## Data for review
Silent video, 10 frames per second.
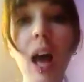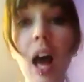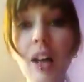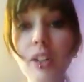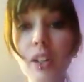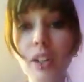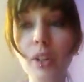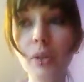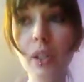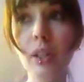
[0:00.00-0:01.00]
I started
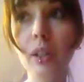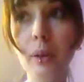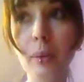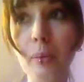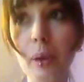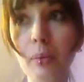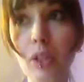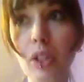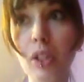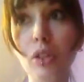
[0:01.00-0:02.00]
using the Bum
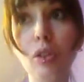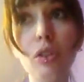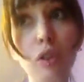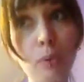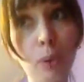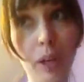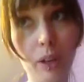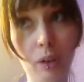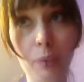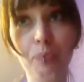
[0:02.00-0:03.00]
Genius
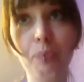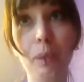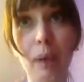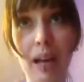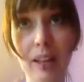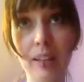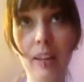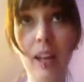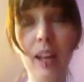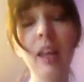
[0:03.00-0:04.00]
2.0 back in the
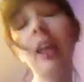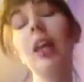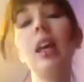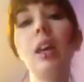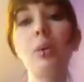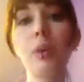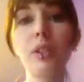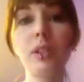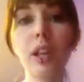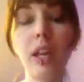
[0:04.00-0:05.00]
day. It
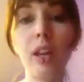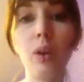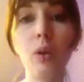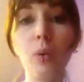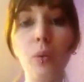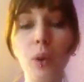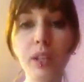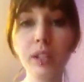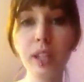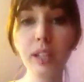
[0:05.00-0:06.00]
was a
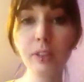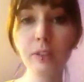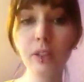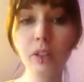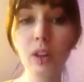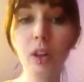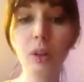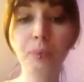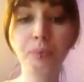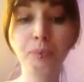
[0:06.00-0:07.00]
one-size-fits-all,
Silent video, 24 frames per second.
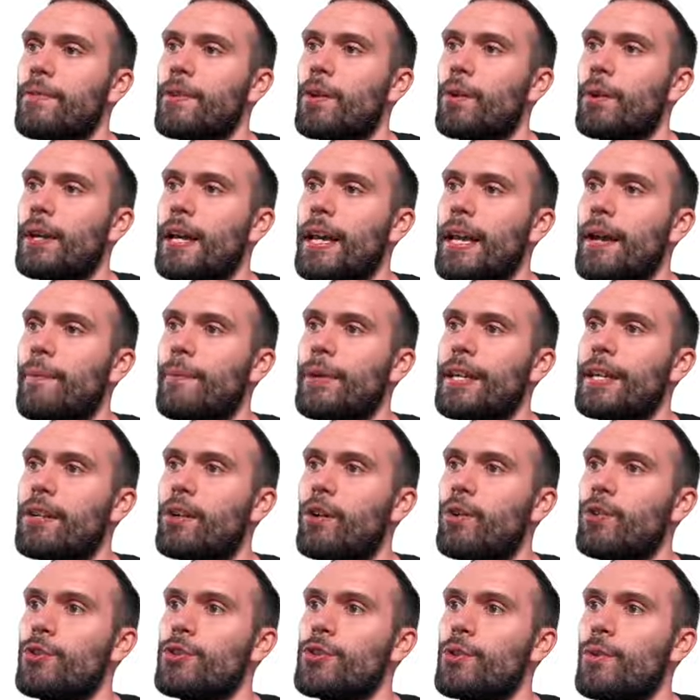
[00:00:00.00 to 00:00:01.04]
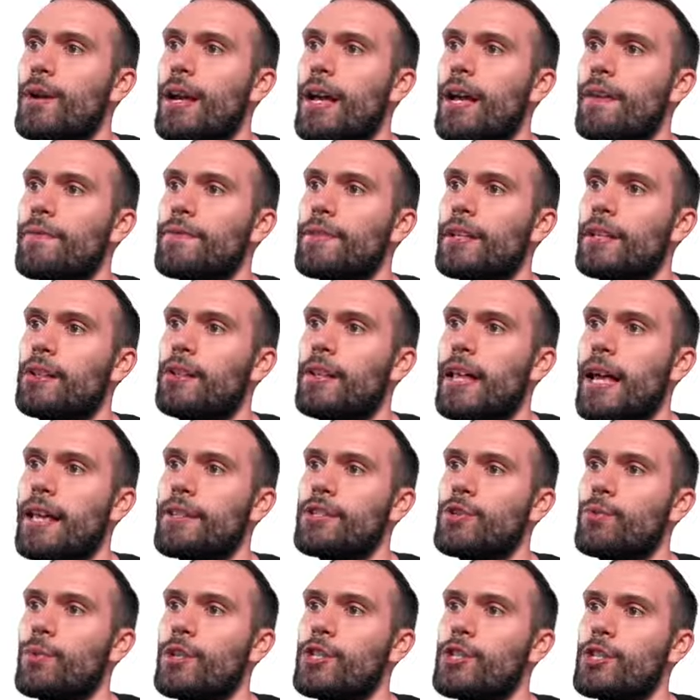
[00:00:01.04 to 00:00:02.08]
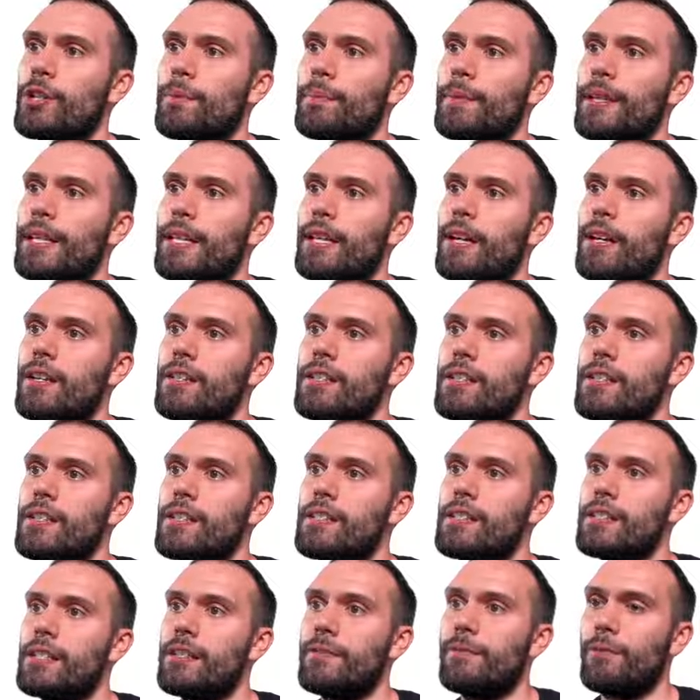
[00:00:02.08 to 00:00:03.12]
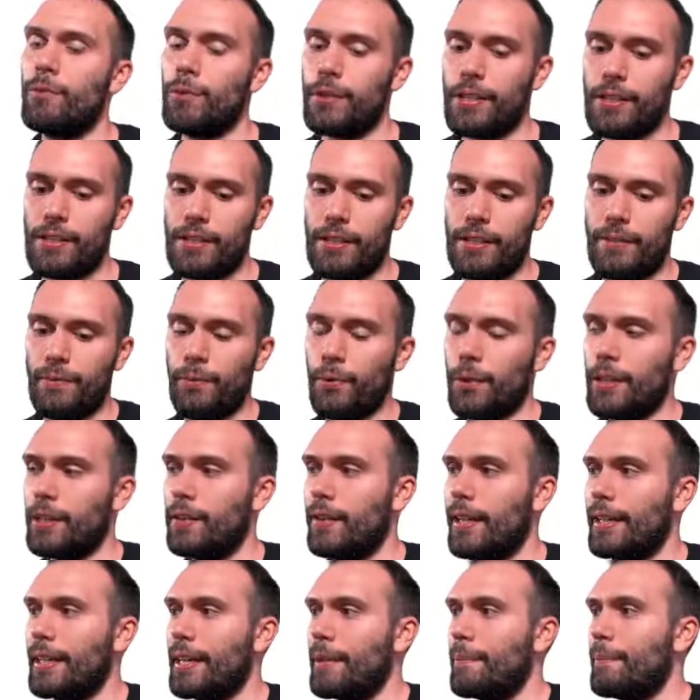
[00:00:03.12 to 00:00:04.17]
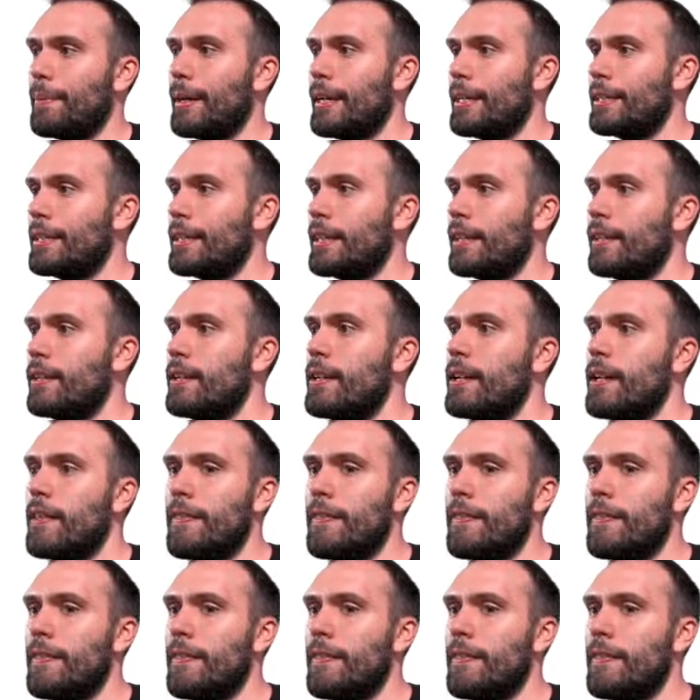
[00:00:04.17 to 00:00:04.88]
Okay, and we can also have the class switching because of the CD40, CD40 ligand binding.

## Assignment
All entries are to be retyped exactly. Omit any embedded images.

## Response to the exercise
Silent video, 10 frames per second.
[0:00.00-0:01.00]
I started
[0:01.00-0:02.00]
using the Bum
[0:02.00-0:03.00]
Genius
[0:03.00-0:04.00]
2.0 back in the
[0:04.00-0:05.00]
day. It
[0:05.00-0:06.00]
was a
[0:06.00-0:07.00]
one-size-fits-all,
Silent video, 24 frames per second.
[00:00:00.00 to 00:00:01.04]
[00:00:01.04 to 00:00:02.08]
[00:00:02.08 to 00:00:03.12]
[00:00:03.12 to 00:00:04.17]
[00:00:04.17 to 00:00:04.88]
Okay, and we can also have the class switching because of the CD40, CD40 ligand binding.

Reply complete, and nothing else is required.